Remember that, Brody? Remember that feeling?
That’s how I’m doing. I’m hanging in. Literally. Now go away. Go far, far away.”
“I’m sorry,” Brody said regretfully. “No can do.”
Griffin leaned on his shovel and swiped sweat off his forehead with his arm.
Three times this morning alone the increasing winds had forced him to call the crew back and redirect.
The only saving grace had been the river and the rock.
All they had to do was use them effectively and pray the weather cooperated.
If that happened, they just might get this thing contained.
The tractors were barely able to handle the mountainside, but they put them to work anyway, dragging thick, heavy railroad ties behind each machine, which effectively cleared the dead pine needles and small branches and made a damn good firebreak.
He had been scraping dead and extremely flammable growth for hours now, and his stomach was still bouncing around.
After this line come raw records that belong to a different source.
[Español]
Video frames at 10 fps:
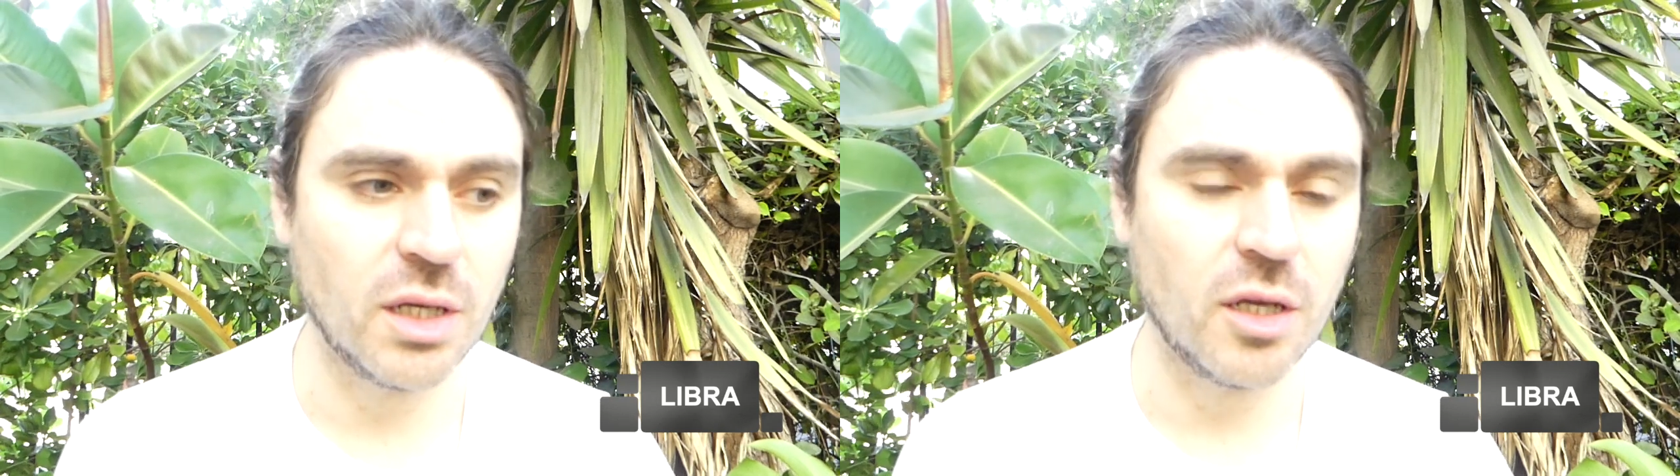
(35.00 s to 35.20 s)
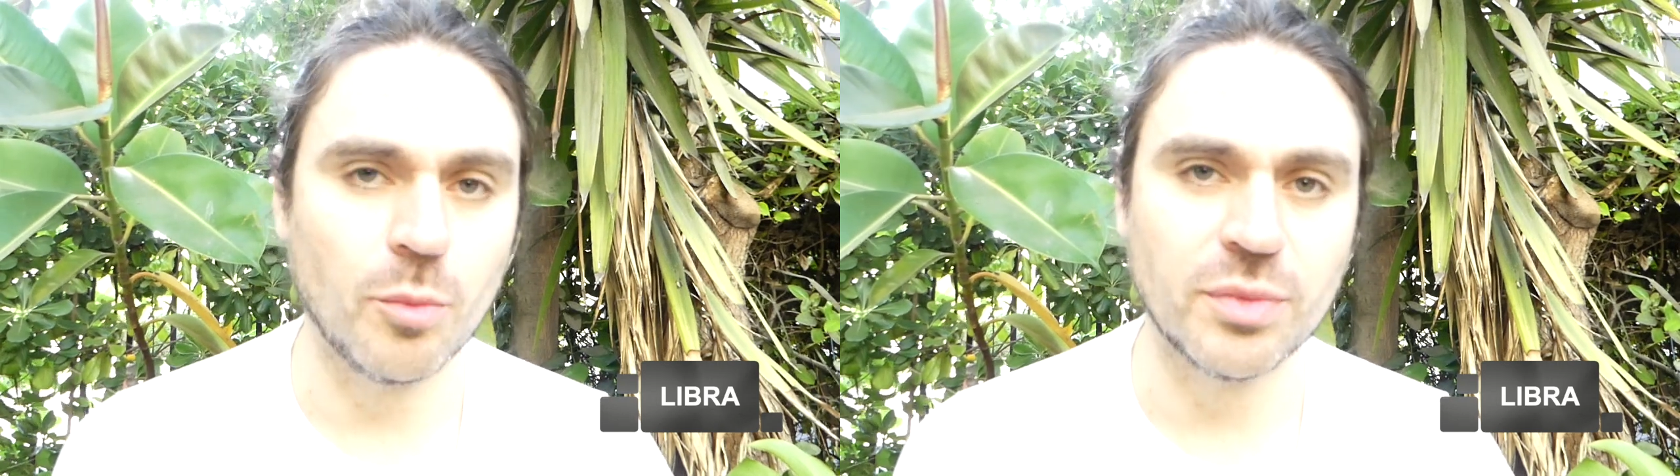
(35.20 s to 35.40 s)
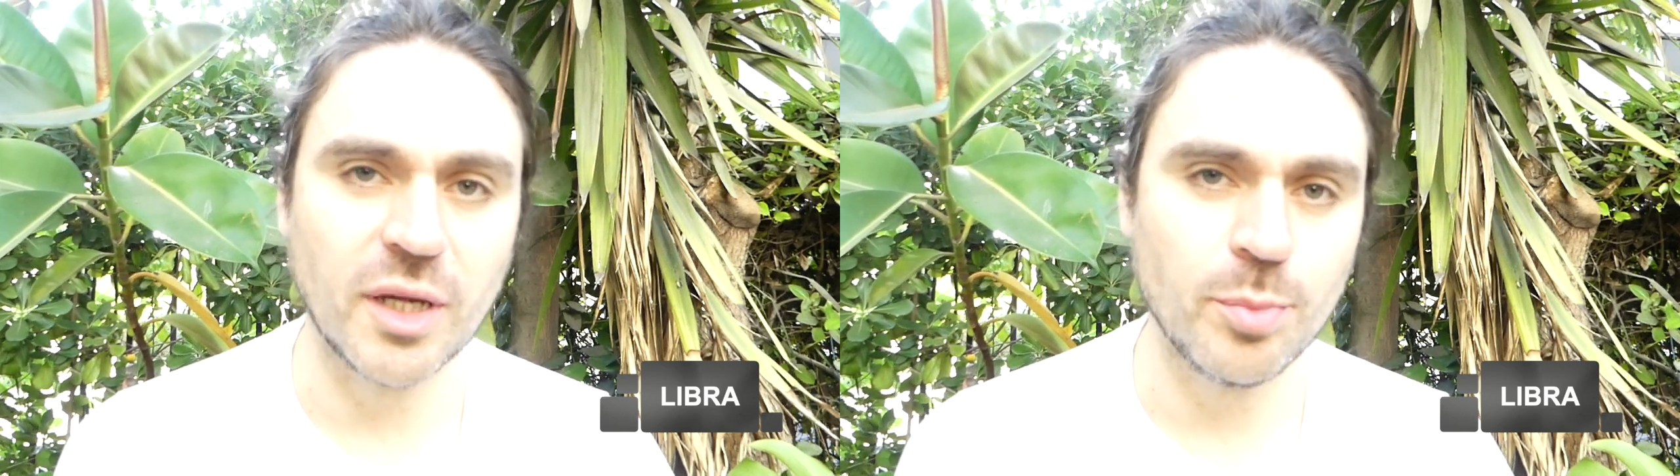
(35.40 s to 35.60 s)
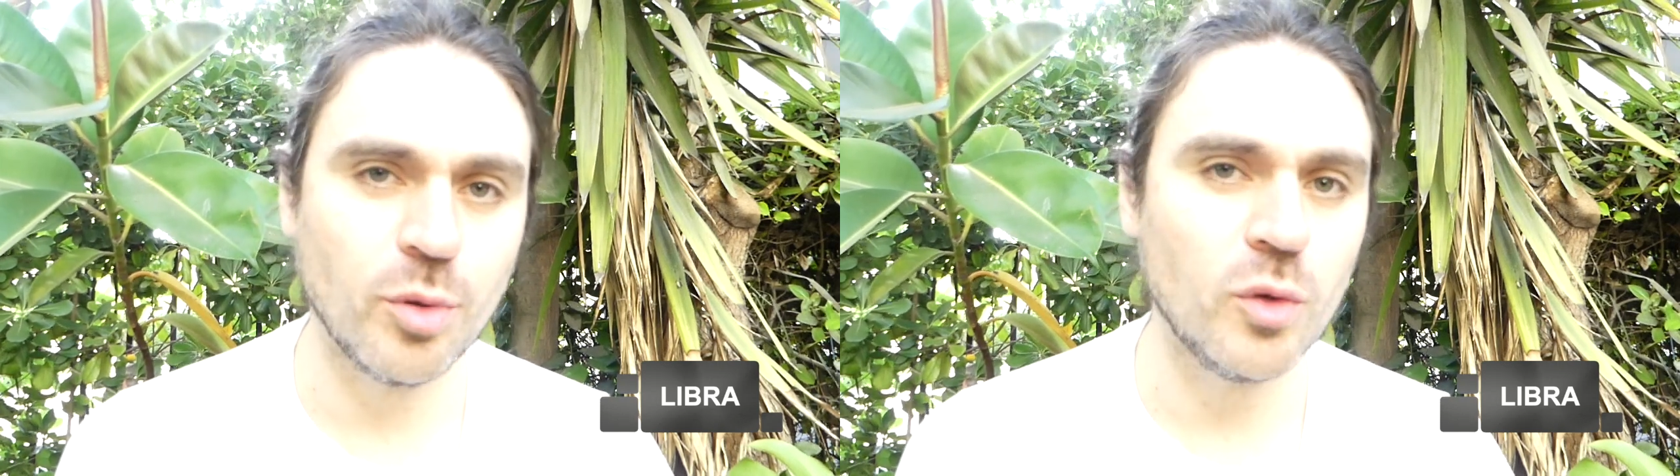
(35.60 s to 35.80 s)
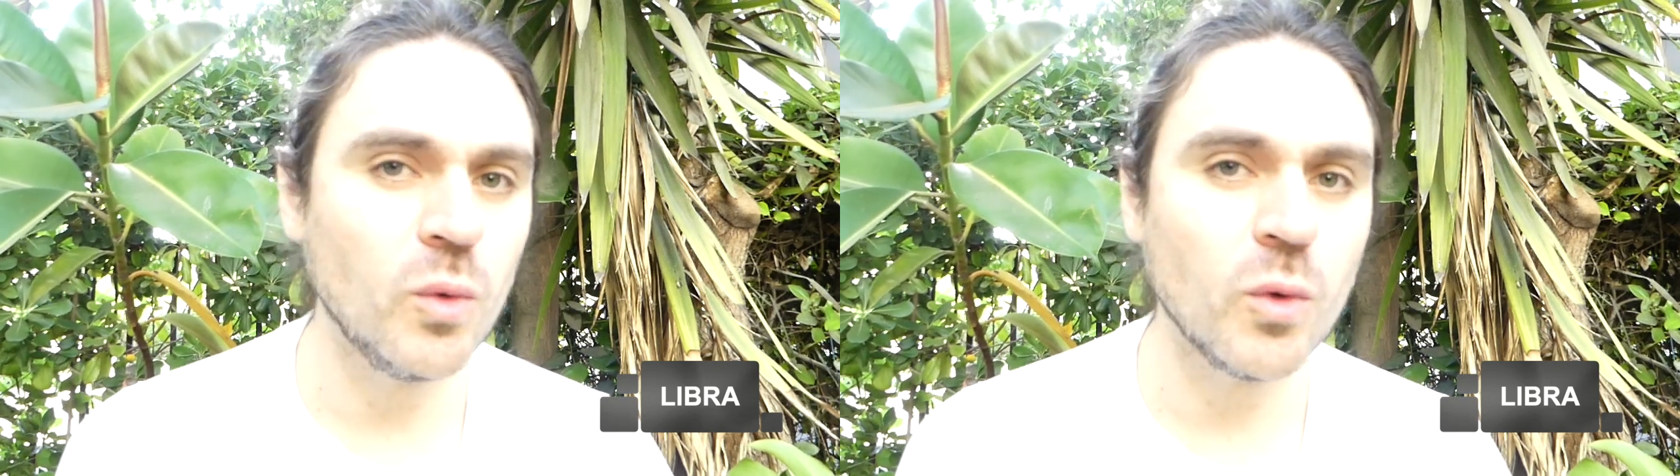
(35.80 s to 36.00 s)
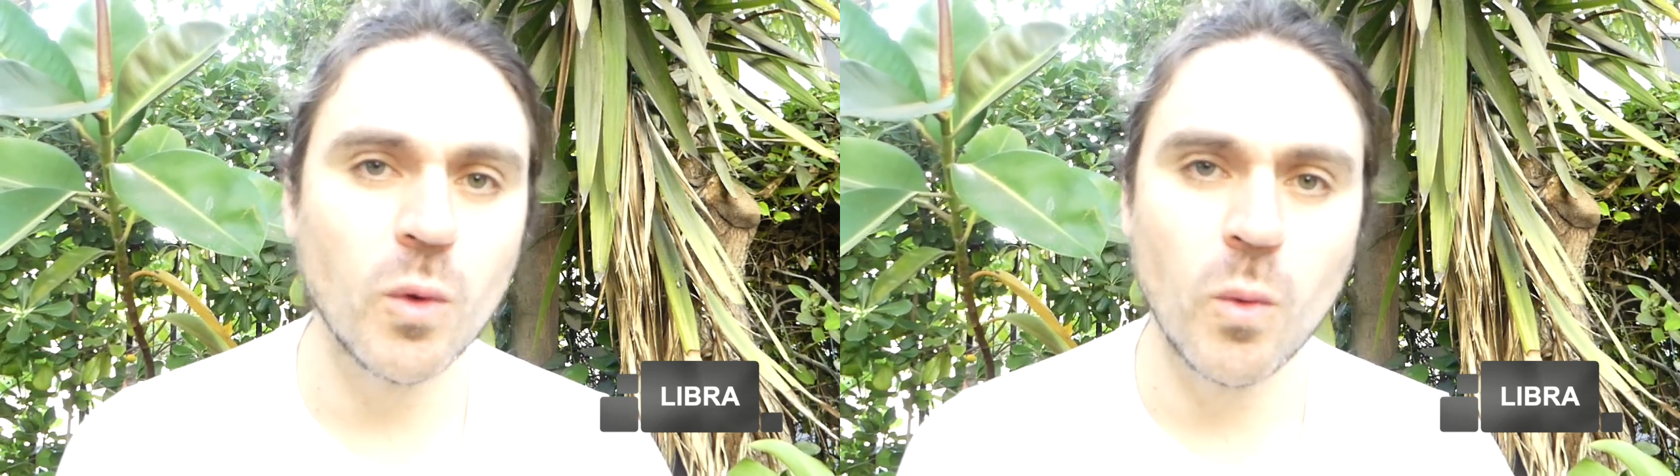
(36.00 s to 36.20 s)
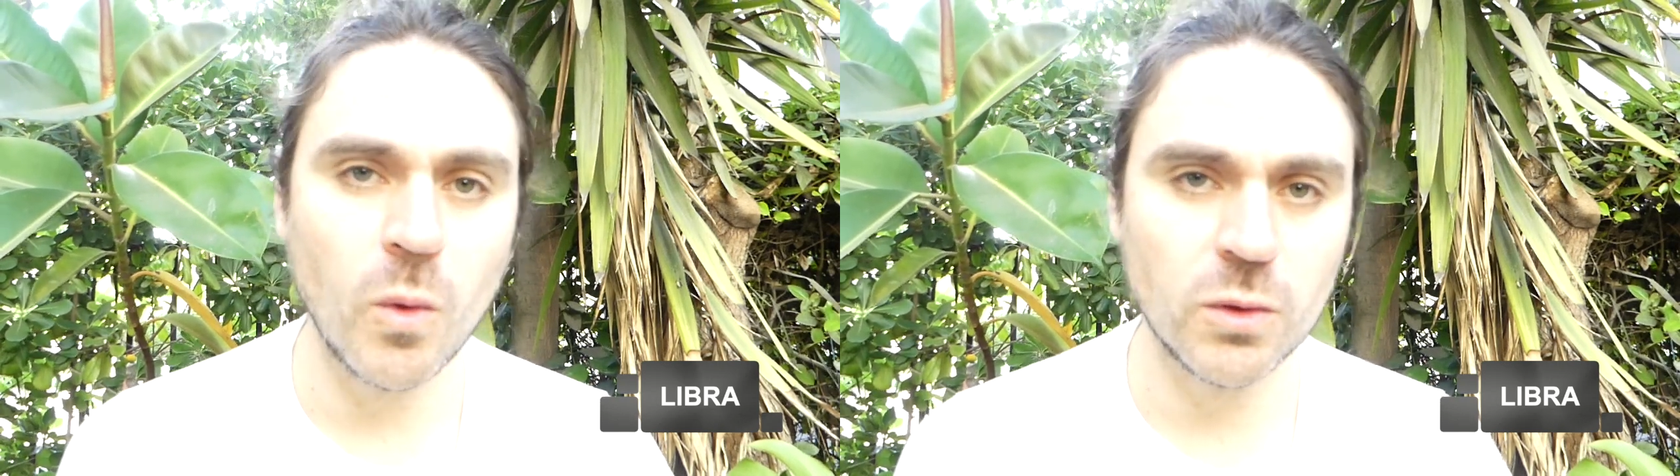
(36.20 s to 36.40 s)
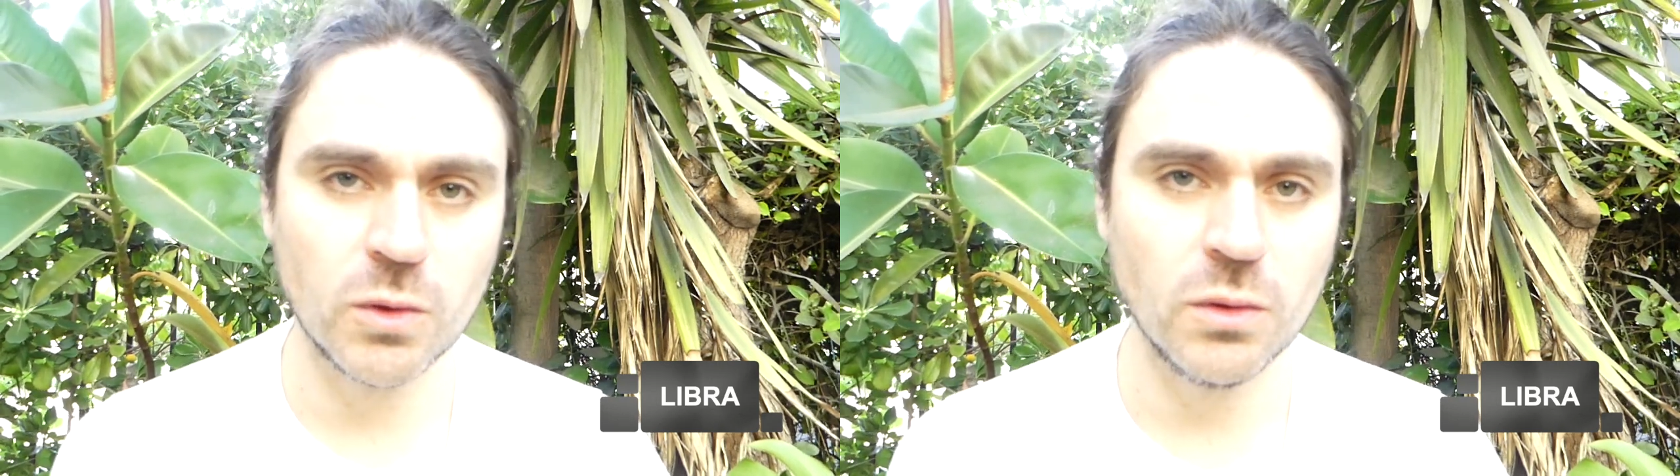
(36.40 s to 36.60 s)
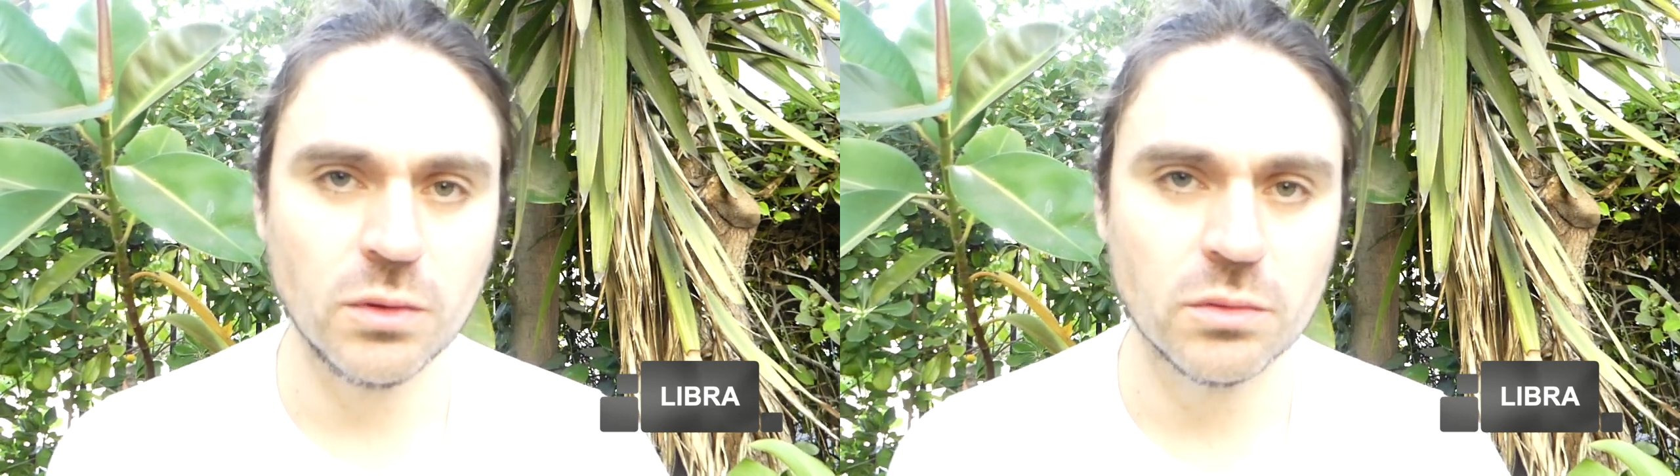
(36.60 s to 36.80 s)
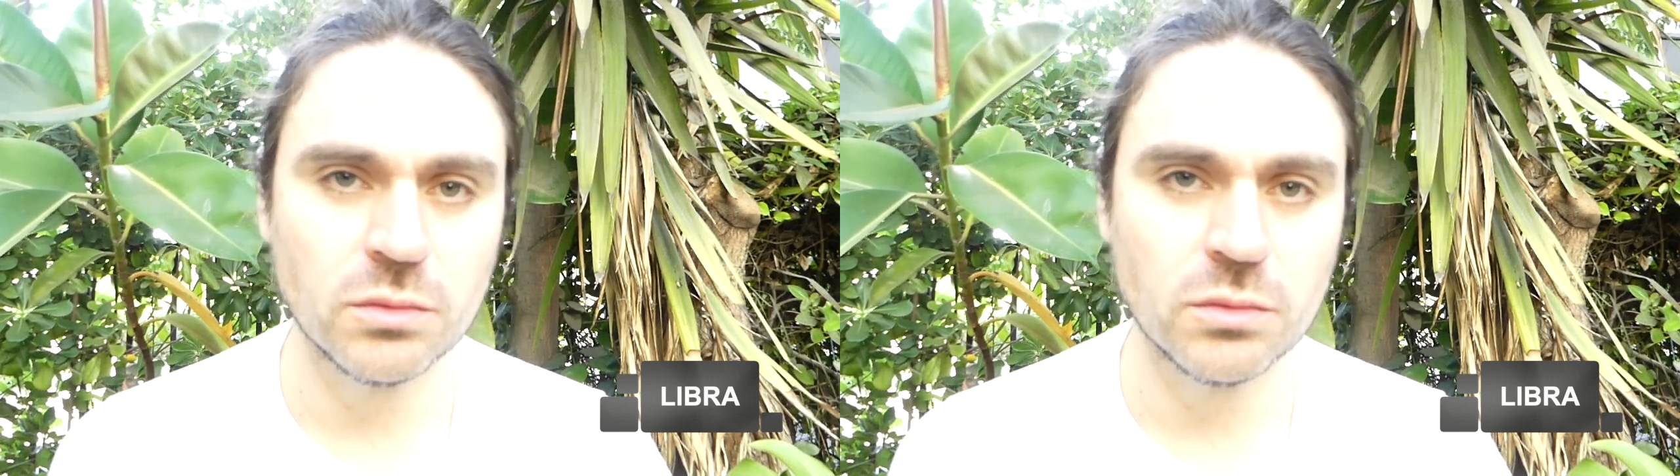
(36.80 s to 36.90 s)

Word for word: que, optar por uno u otro,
At the moment they had the fire at their backs and were working on setting the flames back on themselves, hoping to trap the hot monster.
A hot, hard gust of wind hit him, and then another, which made his heart sink. The weather report Tom had brought had been for a steady barometer and low winds.
And yet that’s not what it felt like. If they weren’t careful, the fire was going to jump this latest firebreak as well, and head south, right into town, never mind what the northward climb up the mountain would do.
Griffin lifted his head from his work, immediately searching out and finding Lyndie, only about ten yards away, digging hard.
She still wore the bandanna around her mouth. It was filthy. She was filthy, sticky, damp with perspiration, and looked every bit as exhausted as he felt, and yet her arms never slowed as she worked as hard as any man out there. He thought she was the most beautiful woman he’d ever seen.
And then suddenly, vibrantly, the wind shifted and the fire reacted accordingly; jumping, writhing, and just like that, he was hit.
Not by the heat, which was intense.
Not by the flames themselves, which were hot enough to make him feel sunburned.
No, what doubled him over was a sudden, menacing, unstoppable panic.